Criminal Epochs · Historical Crime · 19th Century

Edinburgh, 1828. The city took pride in its culture, its university, its surgery, its philosophy and its progress. It was one of the great intellectual centres of Europe. But beneath that enlightened surface lay basements, miserable lodging houses and a question that science preferred not to ask too loudly: where exactly were the bodies coming from that filled the dissection tables?

Anatomy needed corpses. Many of them. More than the law allowed. And where there is demand, insufficient supply and money, morality tends to slip quietly out the back door, coat on, without saying goodbye.

That gap was where William Burke and William Hare appeared. They were not simple grave robbers. They were something worse: two men who understood that a fresh body was worth more than a dug-up one. Between 1827 and 1828 they murdered sixteen people in Edinburgh's West Port district and sold their bodies to Dr Robert Knox, a private anatomy lecturer. The case does not speak only of two killers. It speaks of a society that needed the dead and preferred not to ask too many questions about them.

Case File

KillersWilliam Burke (1792–1829) and William Hare (1792–?)
BuyerDr Robert Knox, private anatomist, Surgeons' Square
LocationWest Port, Edinburgh, Scotland
PeriodNovember 1827 – October 1828
VictimsSixteen people, mostly poor and vulnerable women
Price per bodyBetween £7 and £10
OutcomeBurke hanged and dissected. Hare immune. Knox never tried
Edinburgh and the hunger for bodies

In the early nineteenth century, Edinburgh was the most important medical centre in the United Kingdom. Anatomy was fundamental to surgical training: without dissection there was no modern teaching. The problem was that Scottish law only permitted the use of bodies from suicides, prisoners who died in custody and unclaimed foundlings. A miserable supply against a growing demand.

That shortage fed the resurrection men: grave robbers who dug up freshly buried bodies and sold them to anatomy schools. Families responded by watching graves, placing heavy iron structures — mortsafes — over coffins and hiring night guards. Each protective measure made corpses scarcer. And the scarcer they became, the more tempting the idea of producing them.

Dr Robert Knox was Edinburgh's most popular private anatomist. His classes competed directly with the university's official lectures, and his advantage was one thing alone: he promised students they would see bodies completely dissected. For a class requiring around ninety corpses a year, he needed suppliers. And he was not inclined to ask questions.

The first corpse: an accident that became a method

William Hare ran a lodging house in Tanner's Close, in the West Port area. William Burke, an Irish immigrant like him, lived nearby and frequented the place.
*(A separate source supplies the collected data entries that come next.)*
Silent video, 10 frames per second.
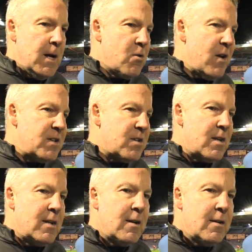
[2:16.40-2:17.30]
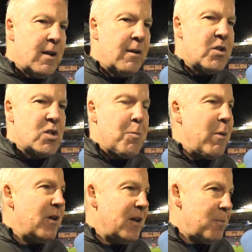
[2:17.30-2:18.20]
great to see the
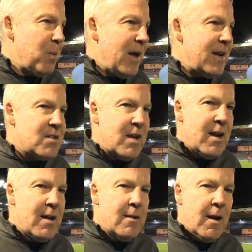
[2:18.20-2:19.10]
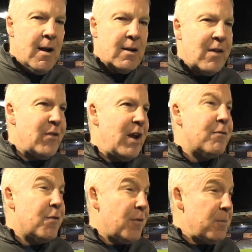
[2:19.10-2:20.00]
spirit of the players there giving
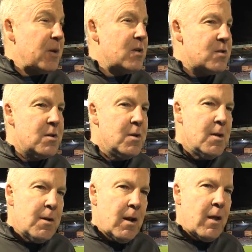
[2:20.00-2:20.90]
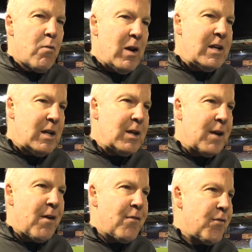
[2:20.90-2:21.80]
everything, because they really did
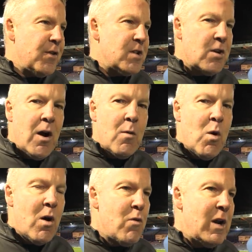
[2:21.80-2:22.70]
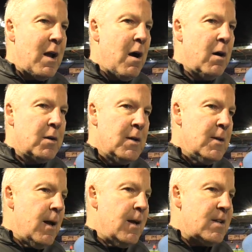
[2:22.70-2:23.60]
give everything tonight, worked really hard,
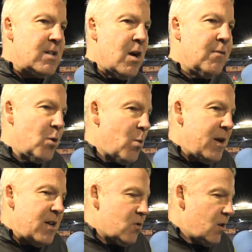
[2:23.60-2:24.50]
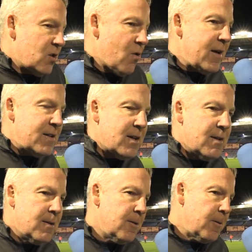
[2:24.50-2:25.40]
deserved the win. It's great to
In late November 1827, a lodger named Donald died at the house still owing four pounds in rent.

Hare and Burke removed the body from its coffin — filling the coffin with bark to disguise the weight — and went out looking for a buyer. They asked for directions to Dr Monro, the university's official anatomist. Someone pointed them toward Surgeons' Square, where they found Knox instead. The doctor paid seven pounds and ten shillings without asking where the body had come from. One of his assistants, as they were leaving, told them that if they ever needed to dispose of further bodies, they should come back.
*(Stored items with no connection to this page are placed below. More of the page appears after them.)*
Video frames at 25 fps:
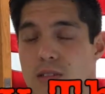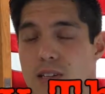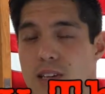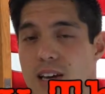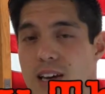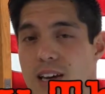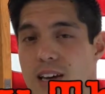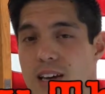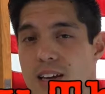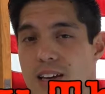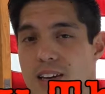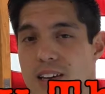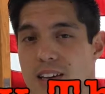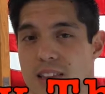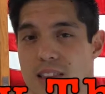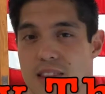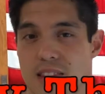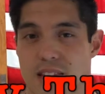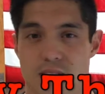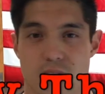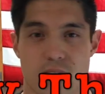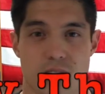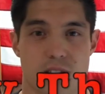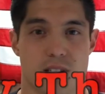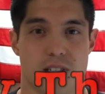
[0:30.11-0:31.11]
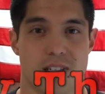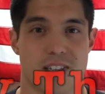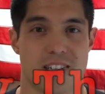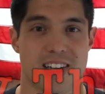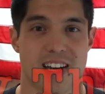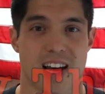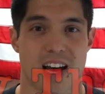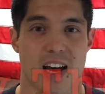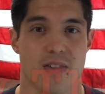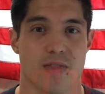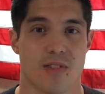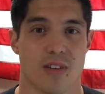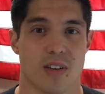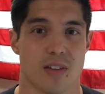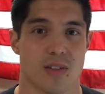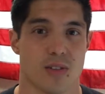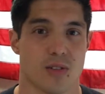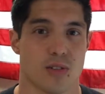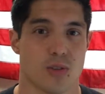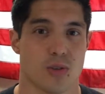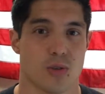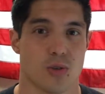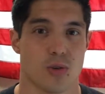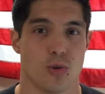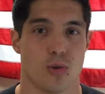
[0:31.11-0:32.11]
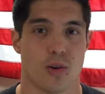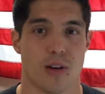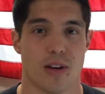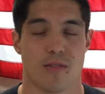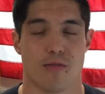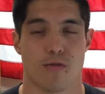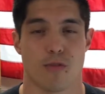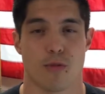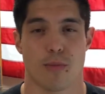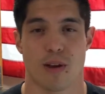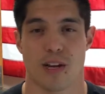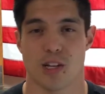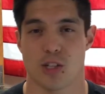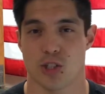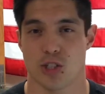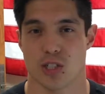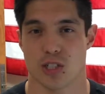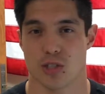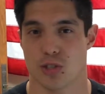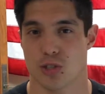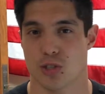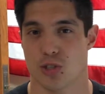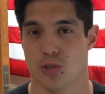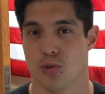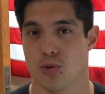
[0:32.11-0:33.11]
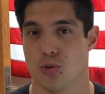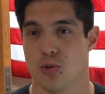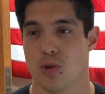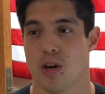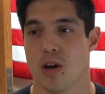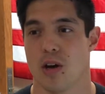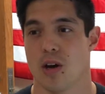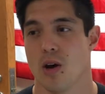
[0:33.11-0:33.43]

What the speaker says: And this is to dive into information as to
That was the founding moment. Not an elaborate criminal plan. An opportunity recognised and accepted. From then on, Burke and Hare stopped waiting for people to die.

The method: killing without leaving marks

The technique they developed was brutal in its efficiency. One would hold the victim down, covering the nose and mouth, while the other lay across the body to smother any movement or sound. Suffocation left no visible wounds. The bodies arrived at Knox's rooms without external signs of violence.

That method would eventually give rise to the English verb to burke, meaning to smother or to suppress something quietly. A killer so efficient that his name became a verb. Such are the gifts of linguistic progress.

They chose their victims deliberately: poor lodgers, women alone, the elderly, the sick — people who could disappear without anyone important taking notice. They lured them with drink and apparent kindness, killed them, packed the body into a chest or wrapped it in straw, and carried it to Surgeons' Square.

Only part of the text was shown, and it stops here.